The burgeoning Balkan-Latin American crime nexus threatening the Balkans’ future
The burgeoning Balkan-Latin American crime nexus threatening the Balkans’ future
Author: Ryan C. Berg and Ivana Stradner
Many criminal groups in the Balkans trace their roots to the breakup of the Socialist Federal Republic of Yugoslavia and the conflict that ensued. Under a new generation of criminals, these erstwhile local groups, criminals, and paramilitaries expanded in size, purpose, and capability, muscling their way into profitable illicit markets and moving up the value chain. In a significant development in the world of organized crime, Balkan criminal groups are now deeply connected to Latin America’s prolific drug trafficking networks. Criminal groups throughout Latin America now count Balkan organized crime groups as some of their most valued international partners.
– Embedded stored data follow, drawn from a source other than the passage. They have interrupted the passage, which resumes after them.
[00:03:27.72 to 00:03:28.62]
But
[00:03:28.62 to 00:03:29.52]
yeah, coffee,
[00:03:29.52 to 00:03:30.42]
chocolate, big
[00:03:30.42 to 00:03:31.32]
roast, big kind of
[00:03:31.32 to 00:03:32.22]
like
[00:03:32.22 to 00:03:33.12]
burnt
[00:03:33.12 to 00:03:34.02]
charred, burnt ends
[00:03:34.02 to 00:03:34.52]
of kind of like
Balkan criminal groups present attractive partners to Latin American drug cartels for four principal reasons. First, they are adaptive and work well with local groups at the source. Second, the Balkans are an important crossroads for drug trafficking by serving as a bridge between Eastern and Western Europe. Third, Balkan criminal groups maintain a strong presence in most European port cities used as transshipment points from Latin America to Europe, including those in Belgium, the Netherlands, Germany, Italy, and Spain. Fourth, because of this presence, they are able to move illicit products end-to-end without the need for further intermediaries, reducing the complexity of trafficking operations and the likelihood of missteps.
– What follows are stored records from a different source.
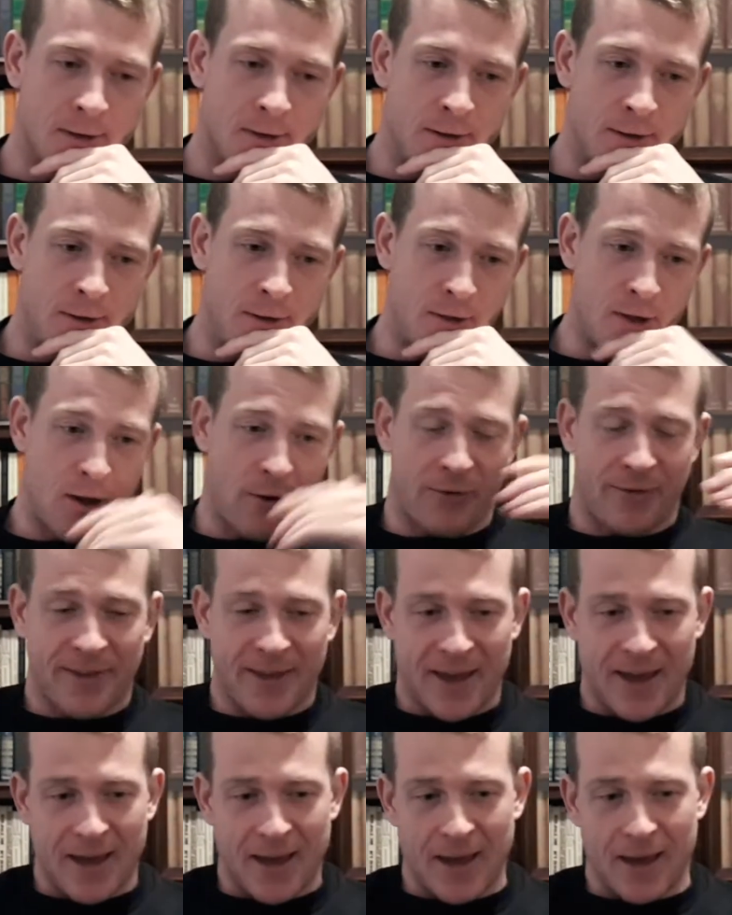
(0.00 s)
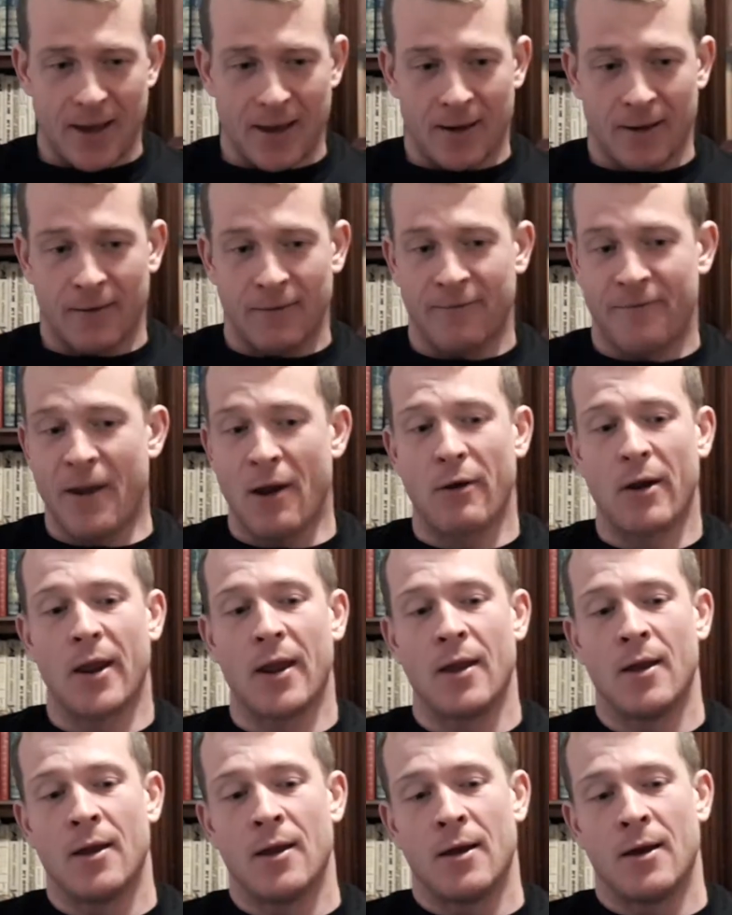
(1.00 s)
The
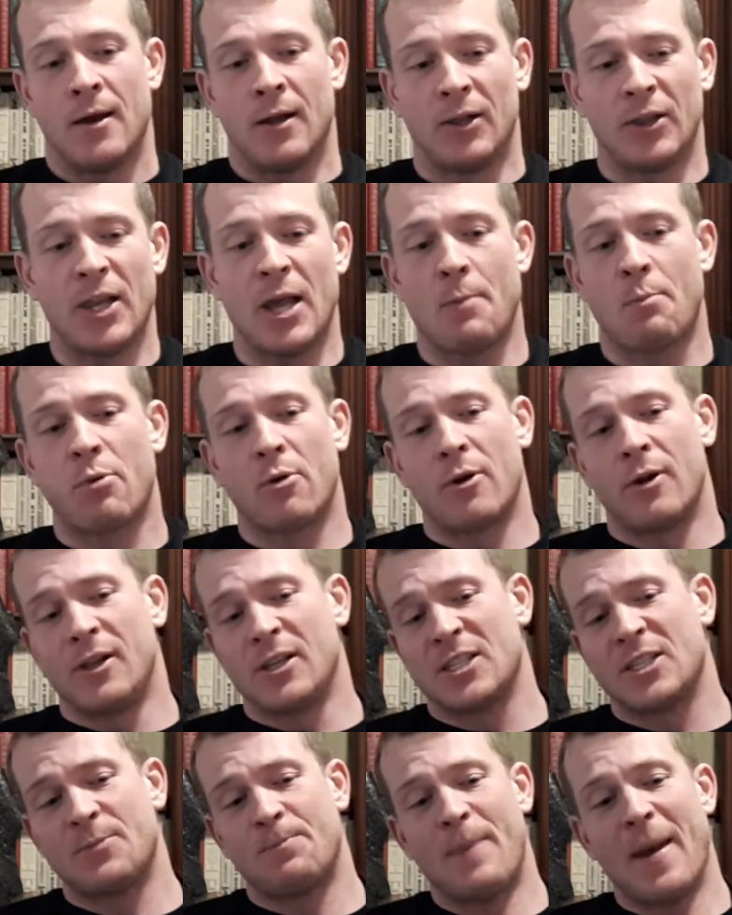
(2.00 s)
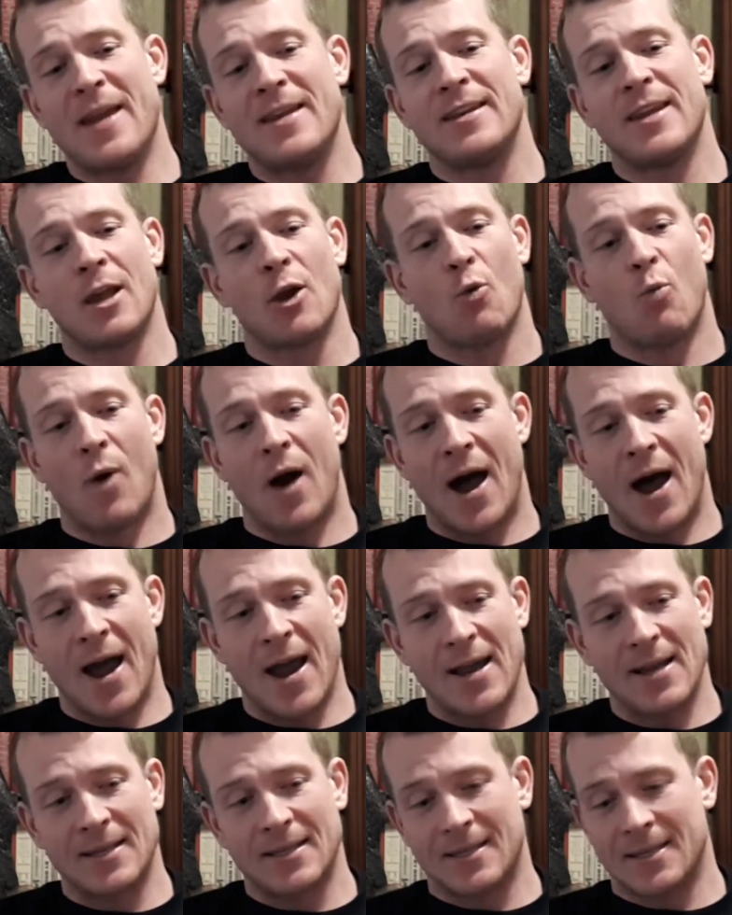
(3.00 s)
very liberal,
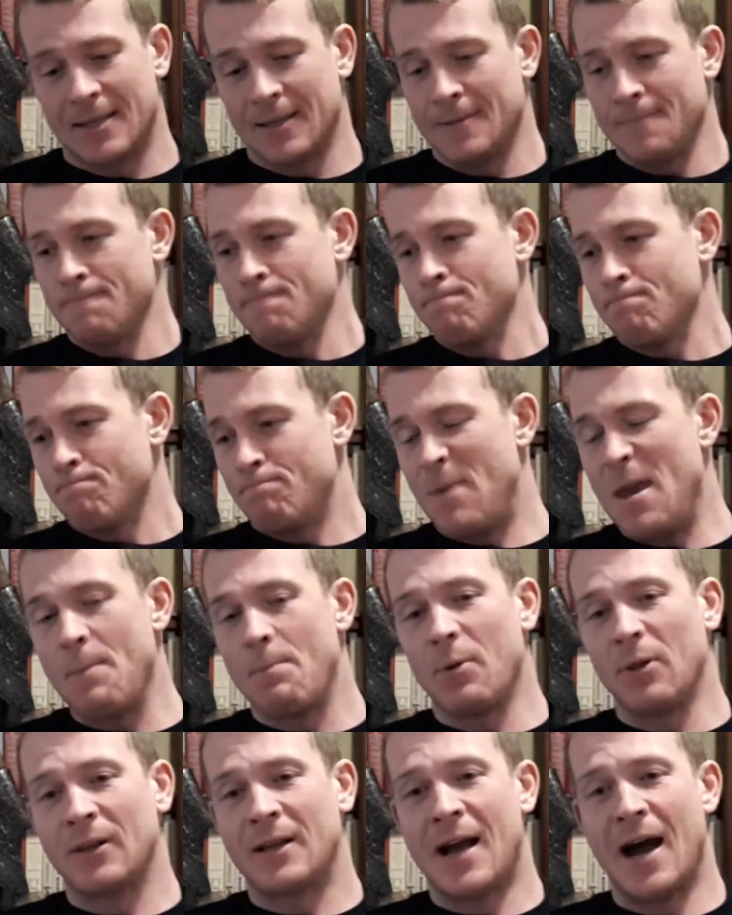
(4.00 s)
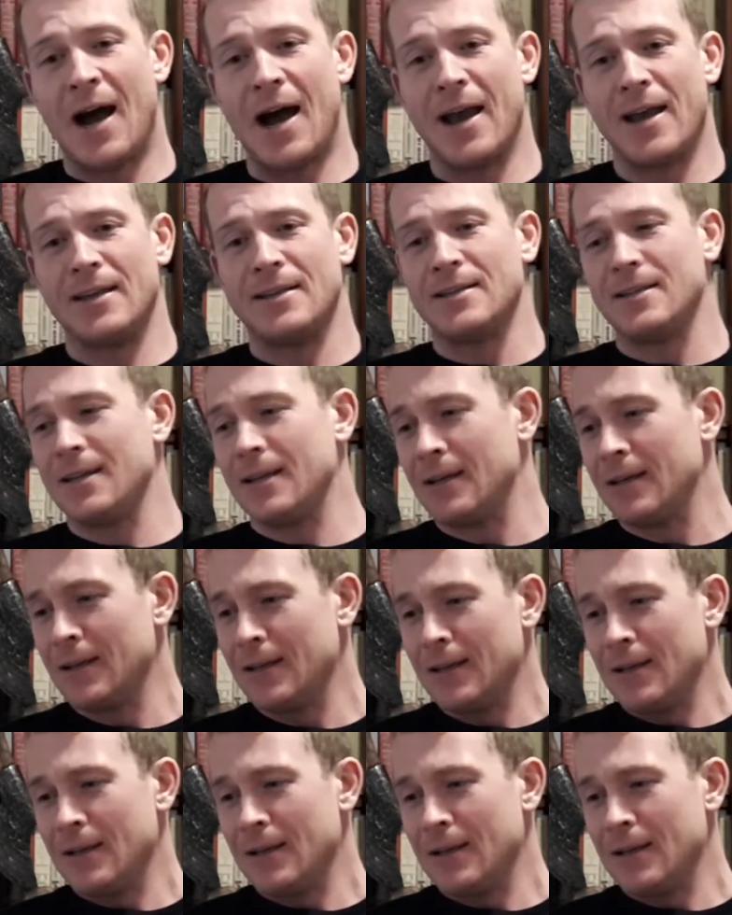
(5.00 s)
spending-wise, people-kind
Signs of a Balkan-Latin American criminal nexus have been growing in recent years. In March 2020, European authorities dismantled a Balkan criminal network based in Montenegro, predominantly trafficking cocaine to Europe. In May, German authorities seized 500kg of cocaine on a Montenegrin ship that had departed the port of Santos, Brazil — one of the principal ports at which Brazil’s largest criminal organization, the Primeiro Comando da Capital (PCC), operates. This incident follows the April 2020 arrest of Gilberto Aparecido dos Santos in Mozambique, a high-level associate of the PCC, where he allegedly sought connections with Serbian organized crime to smuggle cocaine to Europe via the Balkans.